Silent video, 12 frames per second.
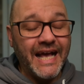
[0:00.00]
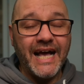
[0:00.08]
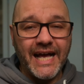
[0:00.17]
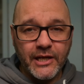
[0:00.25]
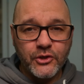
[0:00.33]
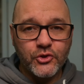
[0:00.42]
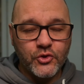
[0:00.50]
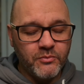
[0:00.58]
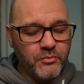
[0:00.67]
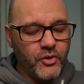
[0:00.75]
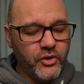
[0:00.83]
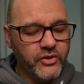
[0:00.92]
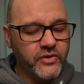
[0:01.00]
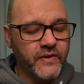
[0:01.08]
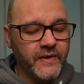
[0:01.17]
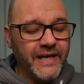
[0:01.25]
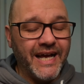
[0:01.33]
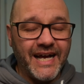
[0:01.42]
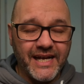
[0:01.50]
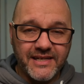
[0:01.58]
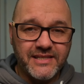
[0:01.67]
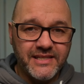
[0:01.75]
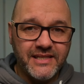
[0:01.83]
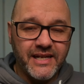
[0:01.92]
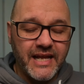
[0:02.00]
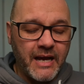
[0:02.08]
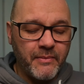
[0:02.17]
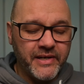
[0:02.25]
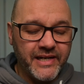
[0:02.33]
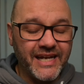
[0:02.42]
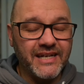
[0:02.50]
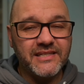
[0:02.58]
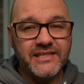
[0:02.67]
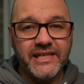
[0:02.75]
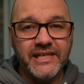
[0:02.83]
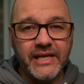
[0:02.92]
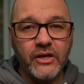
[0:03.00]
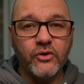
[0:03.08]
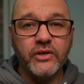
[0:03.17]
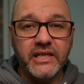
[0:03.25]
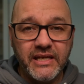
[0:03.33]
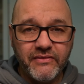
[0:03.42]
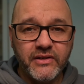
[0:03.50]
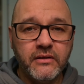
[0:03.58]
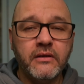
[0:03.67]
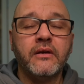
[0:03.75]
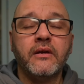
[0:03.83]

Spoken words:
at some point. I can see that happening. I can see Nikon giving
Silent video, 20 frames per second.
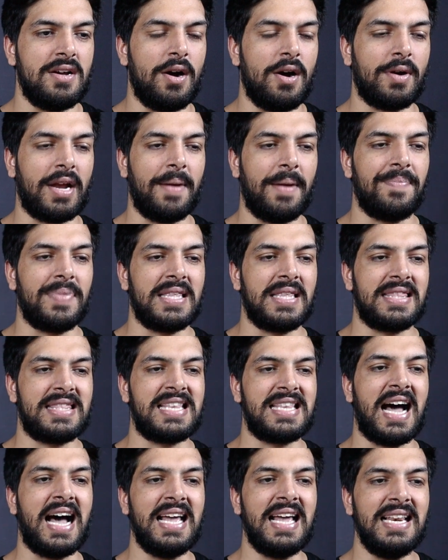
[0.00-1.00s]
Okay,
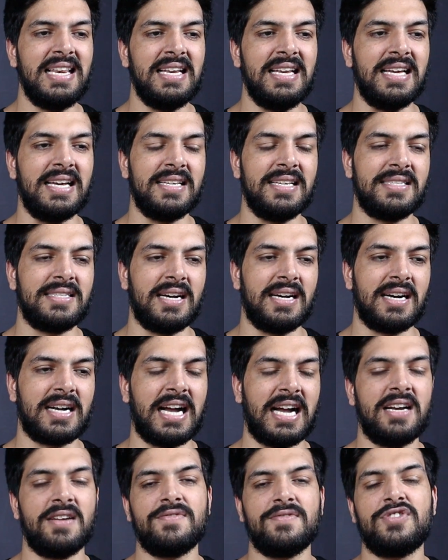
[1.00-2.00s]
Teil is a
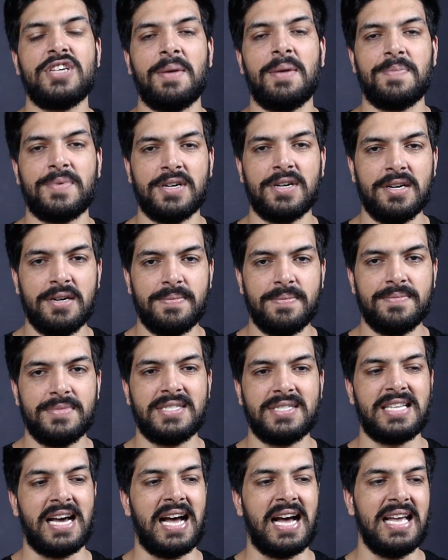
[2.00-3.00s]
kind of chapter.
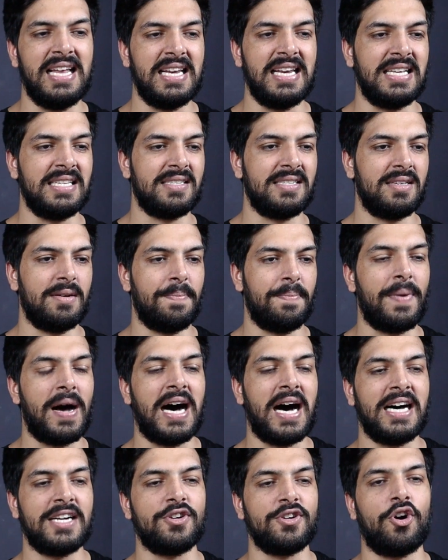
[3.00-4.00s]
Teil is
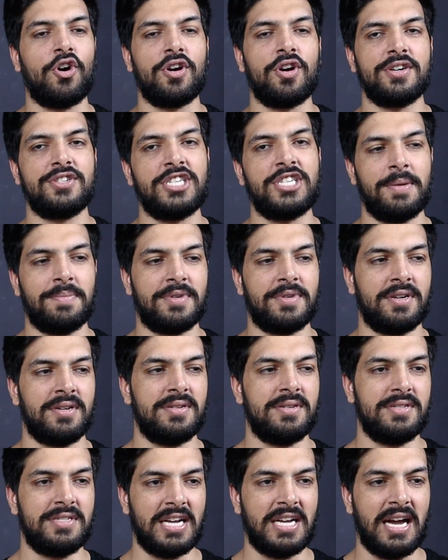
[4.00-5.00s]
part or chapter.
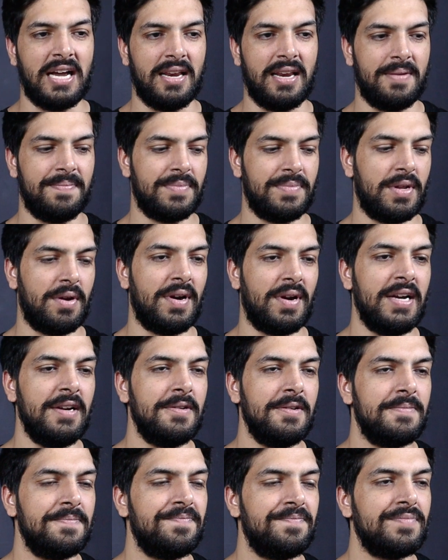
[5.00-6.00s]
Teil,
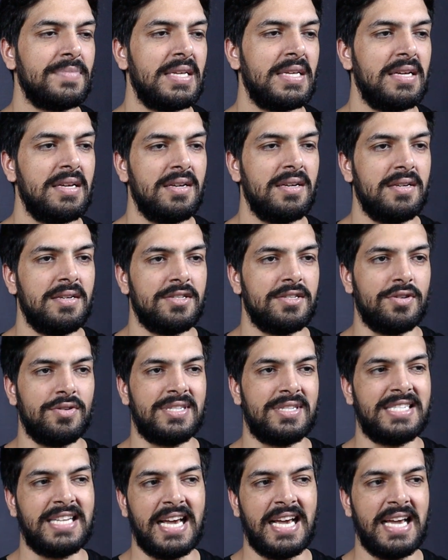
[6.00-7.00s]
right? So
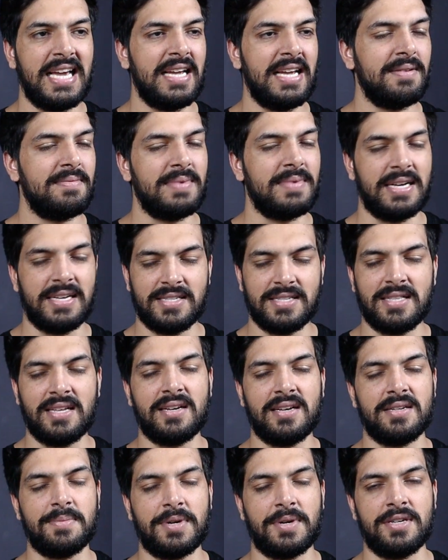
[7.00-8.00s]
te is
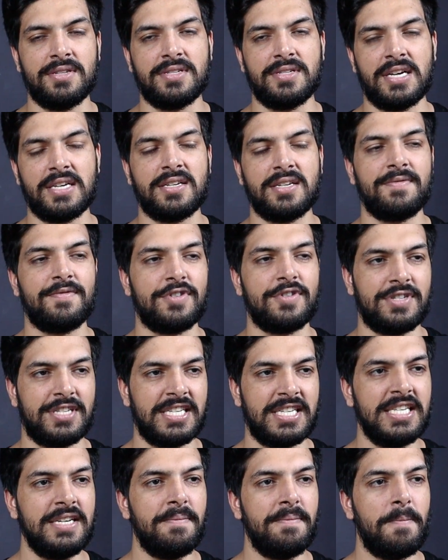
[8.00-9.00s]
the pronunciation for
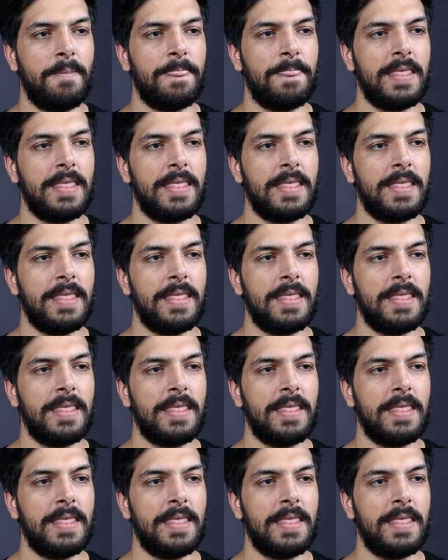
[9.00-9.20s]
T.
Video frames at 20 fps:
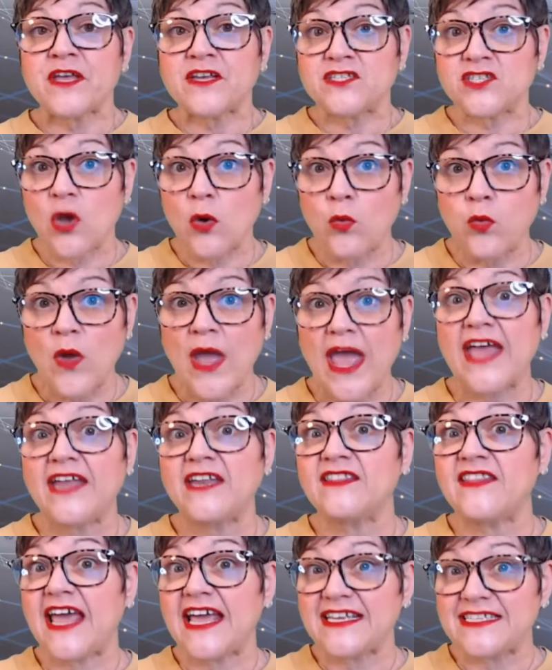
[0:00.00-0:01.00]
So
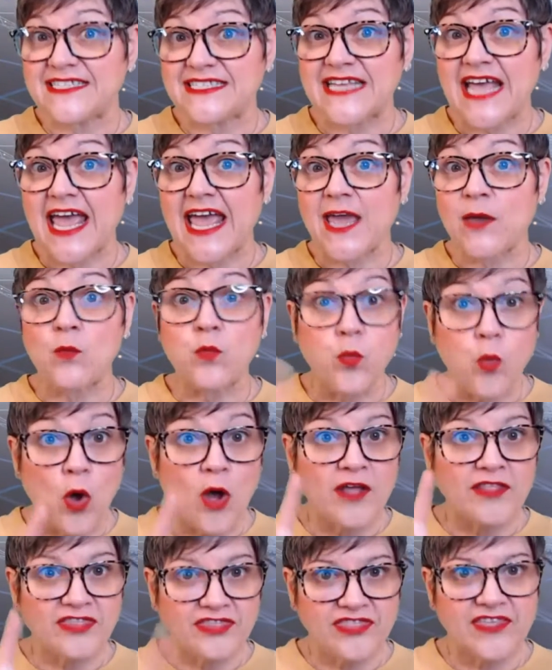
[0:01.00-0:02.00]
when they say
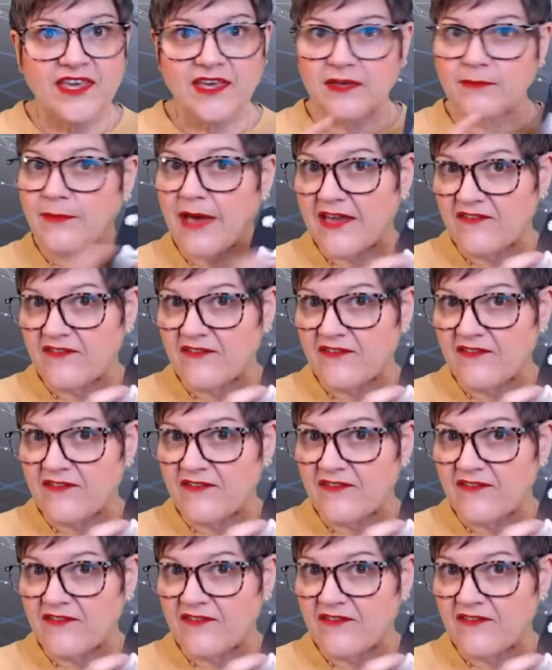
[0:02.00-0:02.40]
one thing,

...

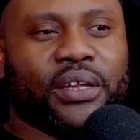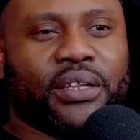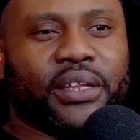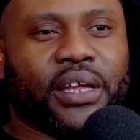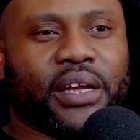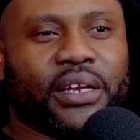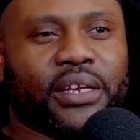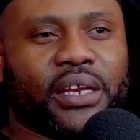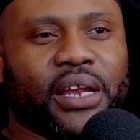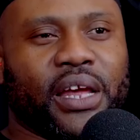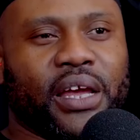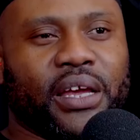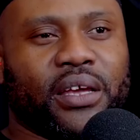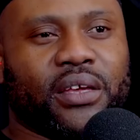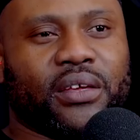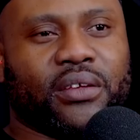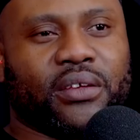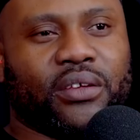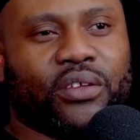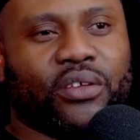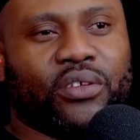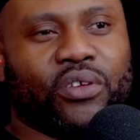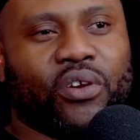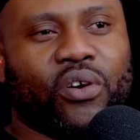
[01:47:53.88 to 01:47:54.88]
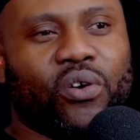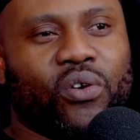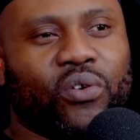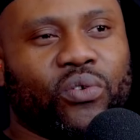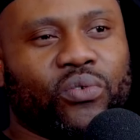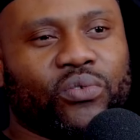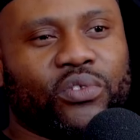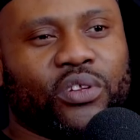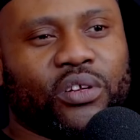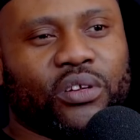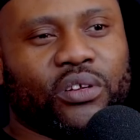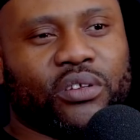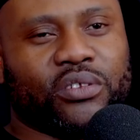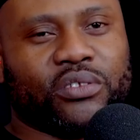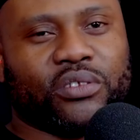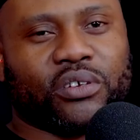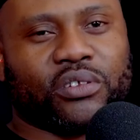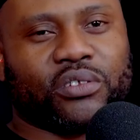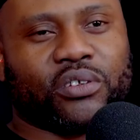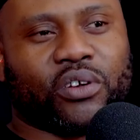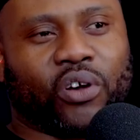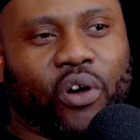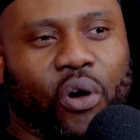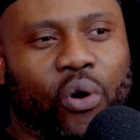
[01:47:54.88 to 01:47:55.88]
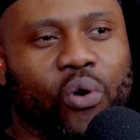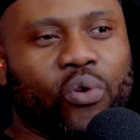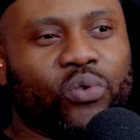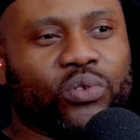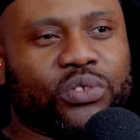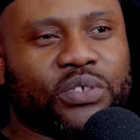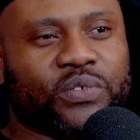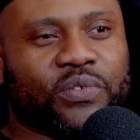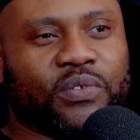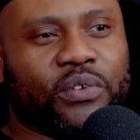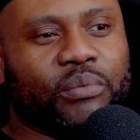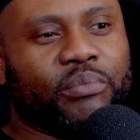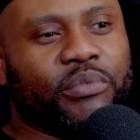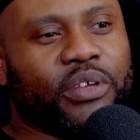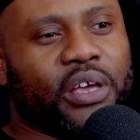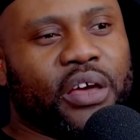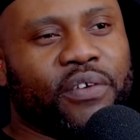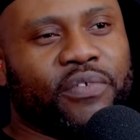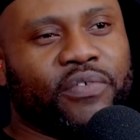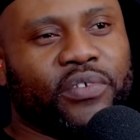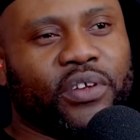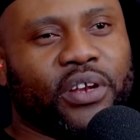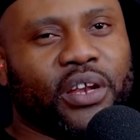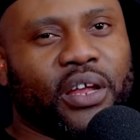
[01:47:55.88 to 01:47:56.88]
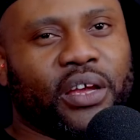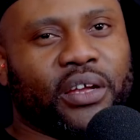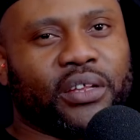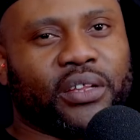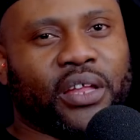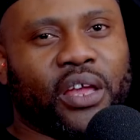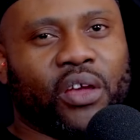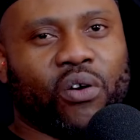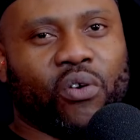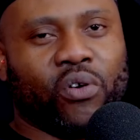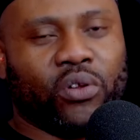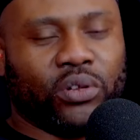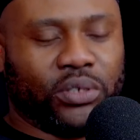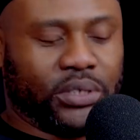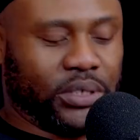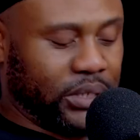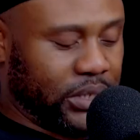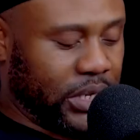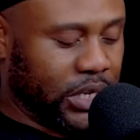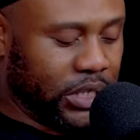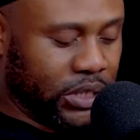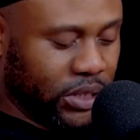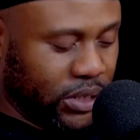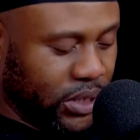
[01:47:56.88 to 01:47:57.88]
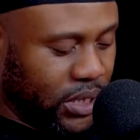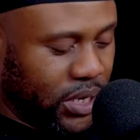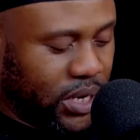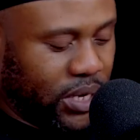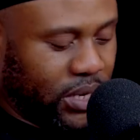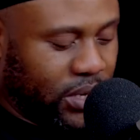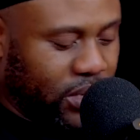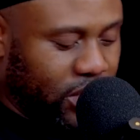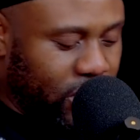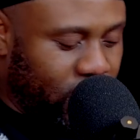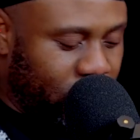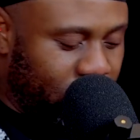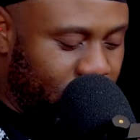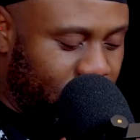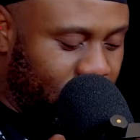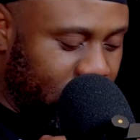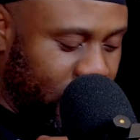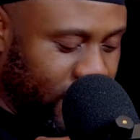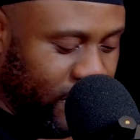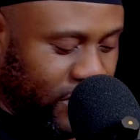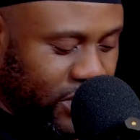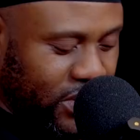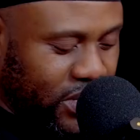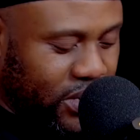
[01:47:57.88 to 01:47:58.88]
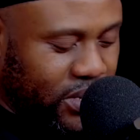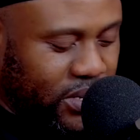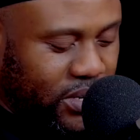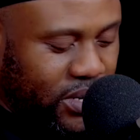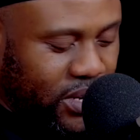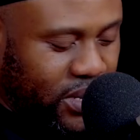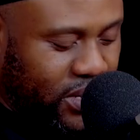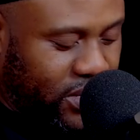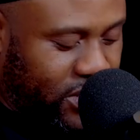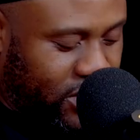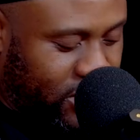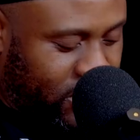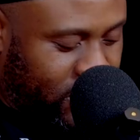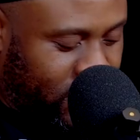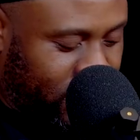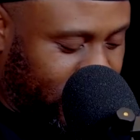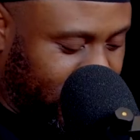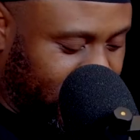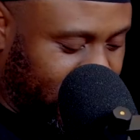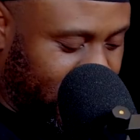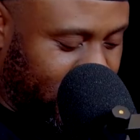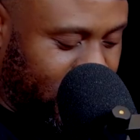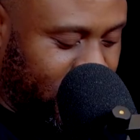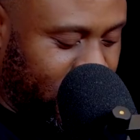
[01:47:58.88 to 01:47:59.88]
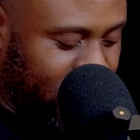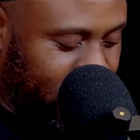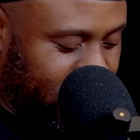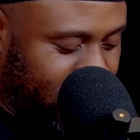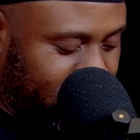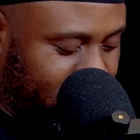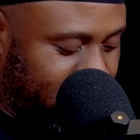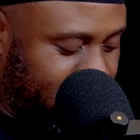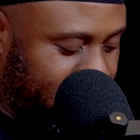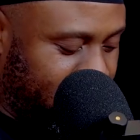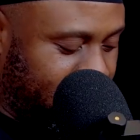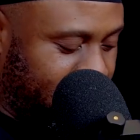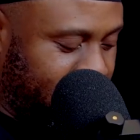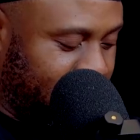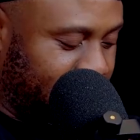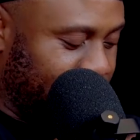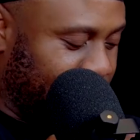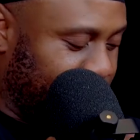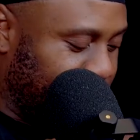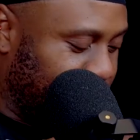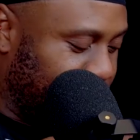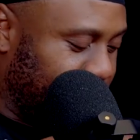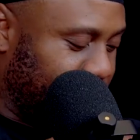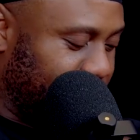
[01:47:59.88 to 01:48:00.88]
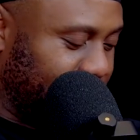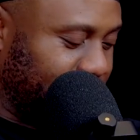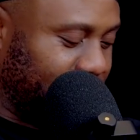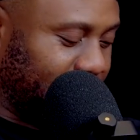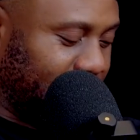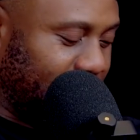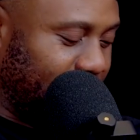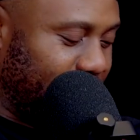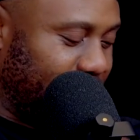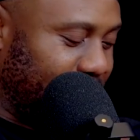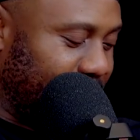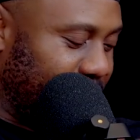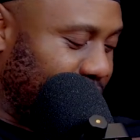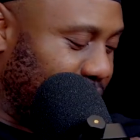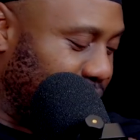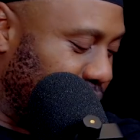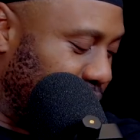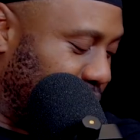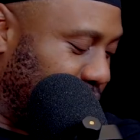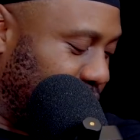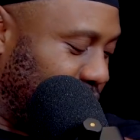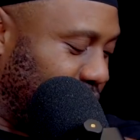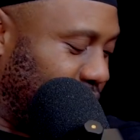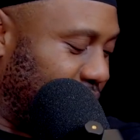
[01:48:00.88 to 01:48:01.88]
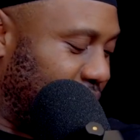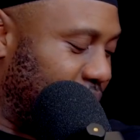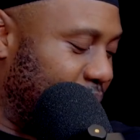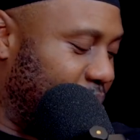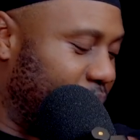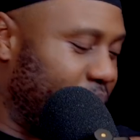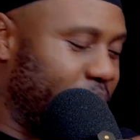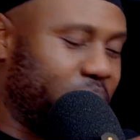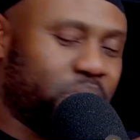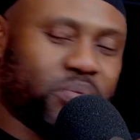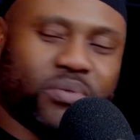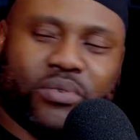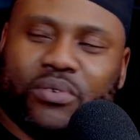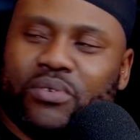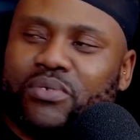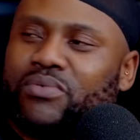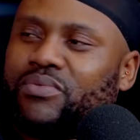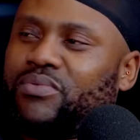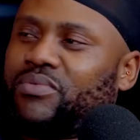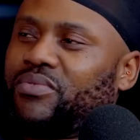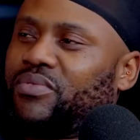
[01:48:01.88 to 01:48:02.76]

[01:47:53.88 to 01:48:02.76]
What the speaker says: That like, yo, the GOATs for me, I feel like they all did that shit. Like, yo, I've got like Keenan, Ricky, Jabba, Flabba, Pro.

■ **EXERCISE**:
Say how many lines of the records include the word "frames", and give nothing but the number.

■ **COMPLETED TASK**:
3